The problem: Please take the records that follow and repeat exactly the lines starting with the line with "[7:19.70-7:20.70]" and going on through the line with "(4.00 s to 5.00 s)".

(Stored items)
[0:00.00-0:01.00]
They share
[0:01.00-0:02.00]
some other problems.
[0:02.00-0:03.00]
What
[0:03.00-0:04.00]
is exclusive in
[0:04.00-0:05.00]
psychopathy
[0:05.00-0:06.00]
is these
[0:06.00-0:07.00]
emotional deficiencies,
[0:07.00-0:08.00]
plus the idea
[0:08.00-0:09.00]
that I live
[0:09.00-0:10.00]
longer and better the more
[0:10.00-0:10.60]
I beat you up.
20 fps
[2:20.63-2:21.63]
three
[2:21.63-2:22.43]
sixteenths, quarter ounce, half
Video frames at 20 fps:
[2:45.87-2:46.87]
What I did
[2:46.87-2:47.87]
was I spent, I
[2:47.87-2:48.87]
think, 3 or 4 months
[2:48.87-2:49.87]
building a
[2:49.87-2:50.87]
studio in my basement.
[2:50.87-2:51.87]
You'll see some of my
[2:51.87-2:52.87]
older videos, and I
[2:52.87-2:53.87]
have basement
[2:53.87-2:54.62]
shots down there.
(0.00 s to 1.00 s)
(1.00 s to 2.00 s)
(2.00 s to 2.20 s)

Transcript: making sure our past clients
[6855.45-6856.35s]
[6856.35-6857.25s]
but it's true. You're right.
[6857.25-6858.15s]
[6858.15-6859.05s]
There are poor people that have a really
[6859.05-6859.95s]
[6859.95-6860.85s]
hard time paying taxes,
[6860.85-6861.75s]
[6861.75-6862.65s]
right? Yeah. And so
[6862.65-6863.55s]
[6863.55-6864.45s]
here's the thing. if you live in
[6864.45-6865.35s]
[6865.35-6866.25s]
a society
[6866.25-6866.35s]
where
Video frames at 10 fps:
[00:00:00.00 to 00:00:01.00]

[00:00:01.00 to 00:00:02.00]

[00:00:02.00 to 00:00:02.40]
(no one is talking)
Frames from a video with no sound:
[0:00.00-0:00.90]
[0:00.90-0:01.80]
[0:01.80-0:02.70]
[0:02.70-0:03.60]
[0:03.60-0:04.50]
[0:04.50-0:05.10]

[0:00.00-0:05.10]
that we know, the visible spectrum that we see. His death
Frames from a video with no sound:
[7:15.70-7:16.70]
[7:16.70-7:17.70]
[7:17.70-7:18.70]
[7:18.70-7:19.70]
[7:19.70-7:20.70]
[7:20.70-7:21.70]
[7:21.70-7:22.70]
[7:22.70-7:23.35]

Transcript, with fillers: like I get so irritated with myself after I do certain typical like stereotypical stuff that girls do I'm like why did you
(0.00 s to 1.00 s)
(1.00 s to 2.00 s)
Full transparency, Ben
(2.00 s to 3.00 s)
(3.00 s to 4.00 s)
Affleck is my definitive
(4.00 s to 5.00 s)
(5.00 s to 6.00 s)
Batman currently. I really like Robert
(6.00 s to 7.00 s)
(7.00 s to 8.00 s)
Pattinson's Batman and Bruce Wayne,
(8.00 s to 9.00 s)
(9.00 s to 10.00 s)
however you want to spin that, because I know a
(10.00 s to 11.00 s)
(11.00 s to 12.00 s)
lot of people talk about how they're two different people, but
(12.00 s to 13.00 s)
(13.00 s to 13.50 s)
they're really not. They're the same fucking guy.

Answer for the task:
[7:19.70-7:20.70]
[7:20.70-7:21.70]
[7:21.70-7:22.70]
[7:22.70-7:23.35]

Transcript, with fillers: like I get so irritated with myself after I do certain typical like stereotypical stuff that girls do I'm like why did you
(0.00 s to 1.00 s)
(1.00 s to 2.00 s)
Full transparency, Ben
(2.00 s to 3.00 s)
(3.00 s to 4.00 s)
Affleck is my definitive
(4.00 s to 5.00 s)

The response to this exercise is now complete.